Picks for Philly Theatre Week 2022

The Weekly Roundup, March 30-April 6

4 minute read
A person wears red and white clothes, bandana, and other clothing, carrying a flag (?) on a bamboo pole for a small crowd.

Philly Theatre Week presented by Theatre Philadelphia is here! The fifth annual festival features 85 events across the area—and 85 can be a daunting number. I dug into the program guide and found an assortment of performances for this week’s roundup. What I have for you is what I found to be the most intriguing for me, but I also wanted to make sure I gave love to performances that might fly under many people’s radars. From burlesque to polesque, a musical on identity with the Angel of Death as an antagonist, a trip to the stars, and a pair of unique community-based projects with a lot of care for ancestry and culture make these picks feel extra special.

I hope there’s something here for you. If not, check out the full guide!

Sophie Sucre: A Study in Sensual Performance via the Humanist Gaze
April 3-5
The Maas Building, 1320 North 5th Street, Philadelphia

Coming as part of the Miniball Festival, this 45-minute burlesque performance centers Sophie as she explores her most authentic, erotic, sensual self as a Black woman leveraging the erotic as power. The performance stars Danielle Currica, who has been performing as burlesque persona Sophie Sucre since 2009.

Out of Eden
Friday, April 8, 10:30-11:15pm
The Maas Building, 1320 North 5th Street, Philadelphia

Continuing a theme here, Out of Eden is a polesque show that “will take you on a journey from the heavens, into the fall, out of Eden, and through the depths of hell.” This trip through the depths of hell comes from Inversions, a collective of pole dancers composed of diverse ethnicities, body types, genders, and sexual orientations.

Silent Sky
April 1-3, 7-8
Skinner Studio, 1714 Delancey Place, Philadelphia

Coming from the traveling performance group Fever Dream Repertory is Silent Sky, a performance based on the true story of the first female astronomers at Harvard. Those women discovered and created tools that helped map out the universe.

Crossroads Comedy Theater at Philly Theatre Week
Various times
Theatre Exile, 1340 South 13th Street, Philadelphia

Crossroads Comedy Theater’s hilarious series’ pop up for Philly Theatre Week features entries like Thank You, Places, Not Yet Rated, Study Hall, and more. Showing my bias here, BSR EIC Alaina Johns will be part of Study Hall: Comedy Inspired By Lectures on Saturday, April 2, at 7pm, so at least check that one out if you can!

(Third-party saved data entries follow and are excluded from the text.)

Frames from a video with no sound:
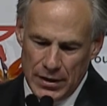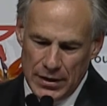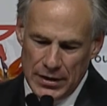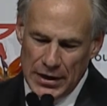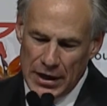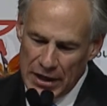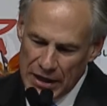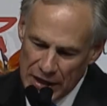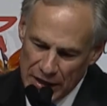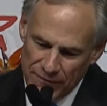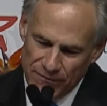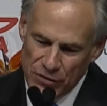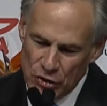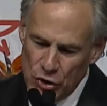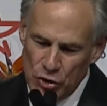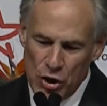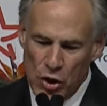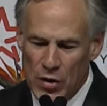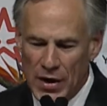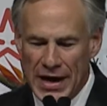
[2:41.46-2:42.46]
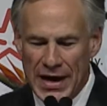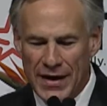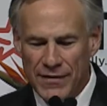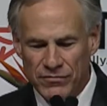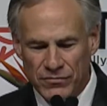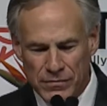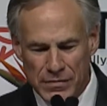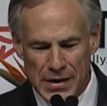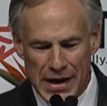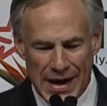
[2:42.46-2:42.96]
Now, if you don't have
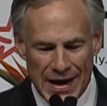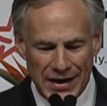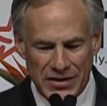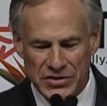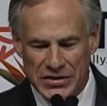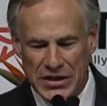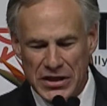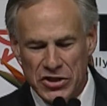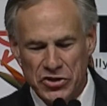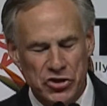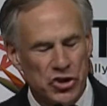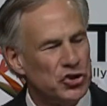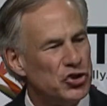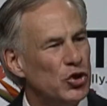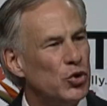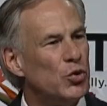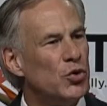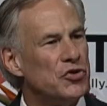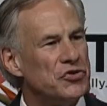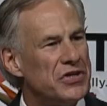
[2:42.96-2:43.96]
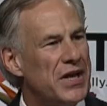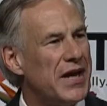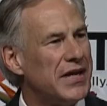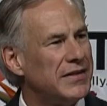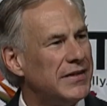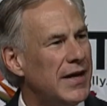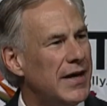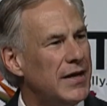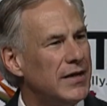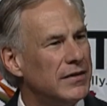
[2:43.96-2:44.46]
access to tools like
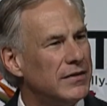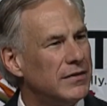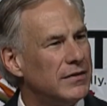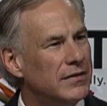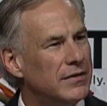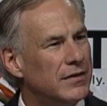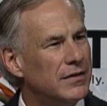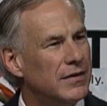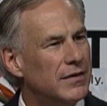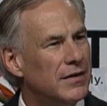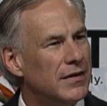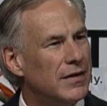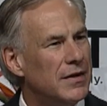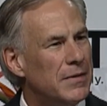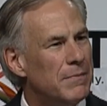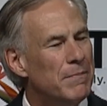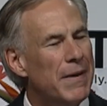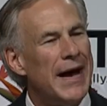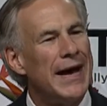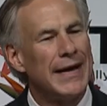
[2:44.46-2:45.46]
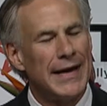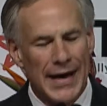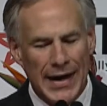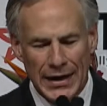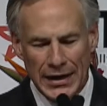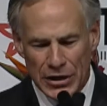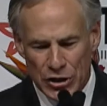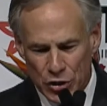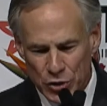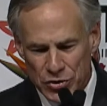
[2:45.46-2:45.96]
that, by
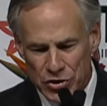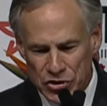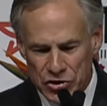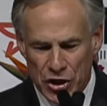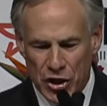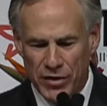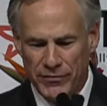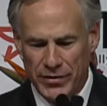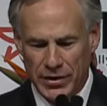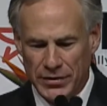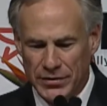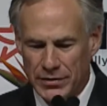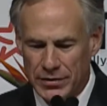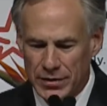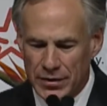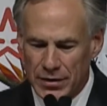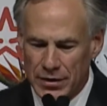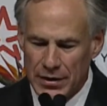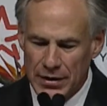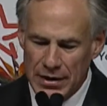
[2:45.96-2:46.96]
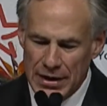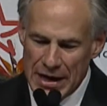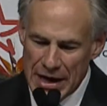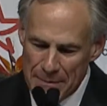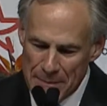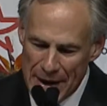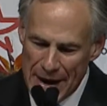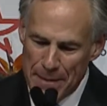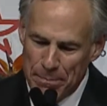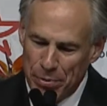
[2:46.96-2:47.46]
golly, you deserve it.
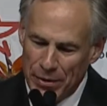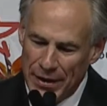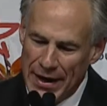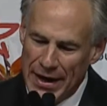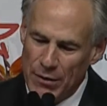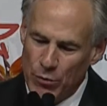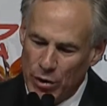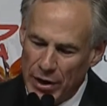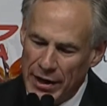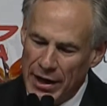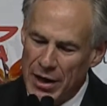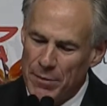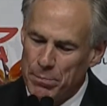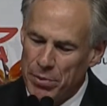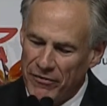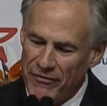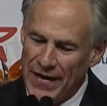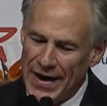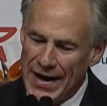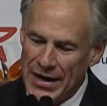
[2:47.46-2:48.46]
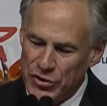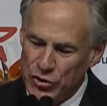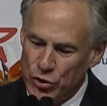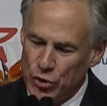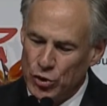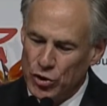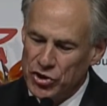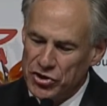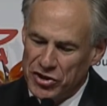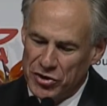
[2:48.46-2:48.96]
And my plan will help provide
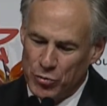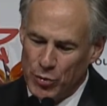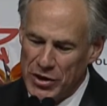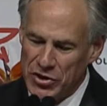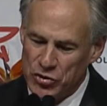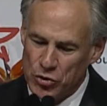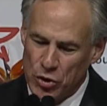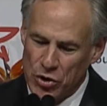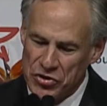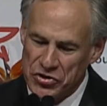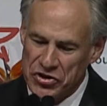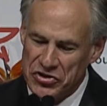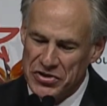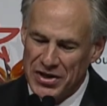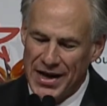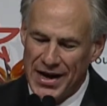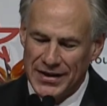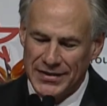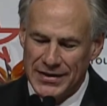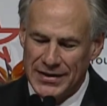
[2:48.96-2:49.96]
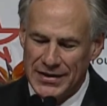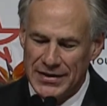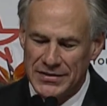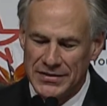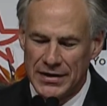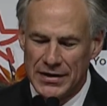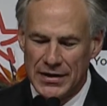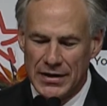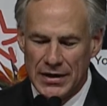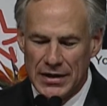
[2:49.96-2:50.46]
tools and resources like these
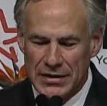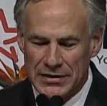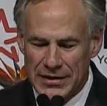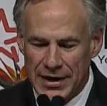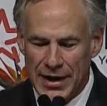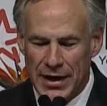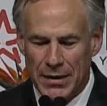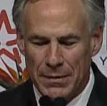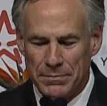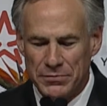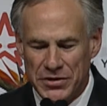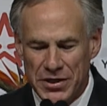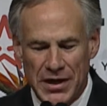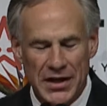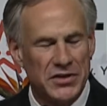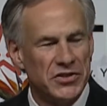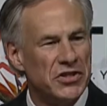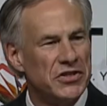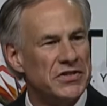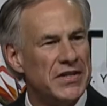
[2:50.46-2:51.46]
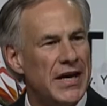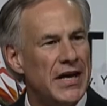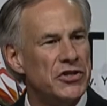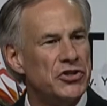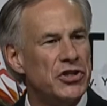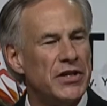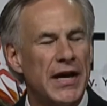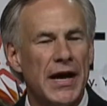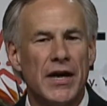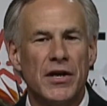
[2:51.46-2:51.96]
to help Texas
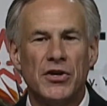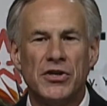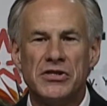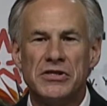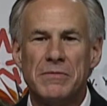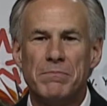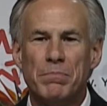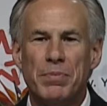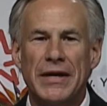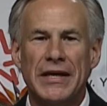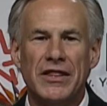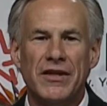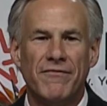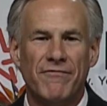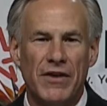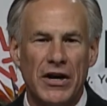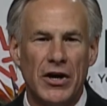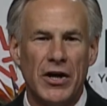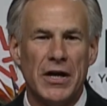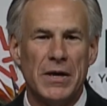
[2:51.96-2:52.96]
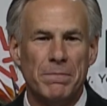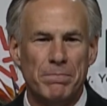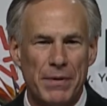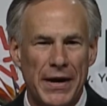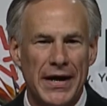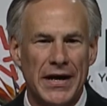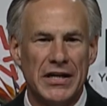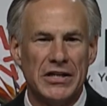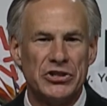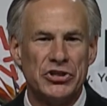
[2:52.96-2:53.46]
educators be the very
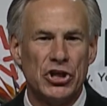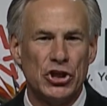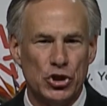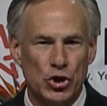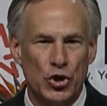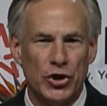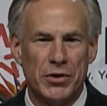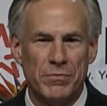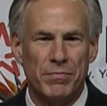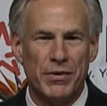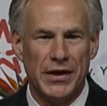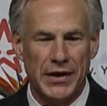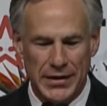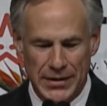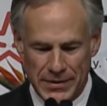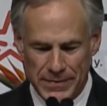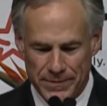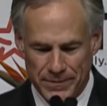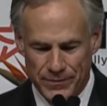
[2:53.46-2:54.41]
best you can be.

The Ongoing Plight of the Ferryman
April 1-10
Streaming on-demand

We talked about Ongoing Plight last year, and the show is worth mentioning again. Philly native Ryk Lewis created this musical with hopes of highlighting racial, gender, and neurospectral diversity through characters that “simply exist in their own skin.” The genre-bending performance tells the story of Kharon the Ferryman, who is tasked with carrying souls to the other side but has become bored with the monotony of his duties and falling in line with the Angel of Death’s natural order of things.

The Nichos Community Project
Saturday, April 2, 7:30-8:30pm
Esperanza Arts Center, 4261 North 5th Street, Philadelphia

A work-in-progress employing workshops, research, oral histories, community members, and three different languages (English, Spanish, and Nahuatl), The Nichos Community Project is a multidisciplinary theater performance highlighting Mexican immigrants striving to preserve their languages and traditions. It’s slated to become part of a larger project later, but the donation-based event this weekend invites audience participation and feedback with a talkback after the show.

Community Capital: An Afrofuturism South Philly Walking Experience
April 1-10
Throughout South Philadelphia

Author and poet performance artist TS Hawkins and poet and filmmaker Lois Moses teamed up to draw a poetic expedition of sound and unearthing through the streets of South Philly. The self-guided trek promises “participants will have the opportunity to connect with intergenerational voices” in a tour that lets “ancestors guide permeable possibilities.”

Sounds like the perfect walk through the neighborhood.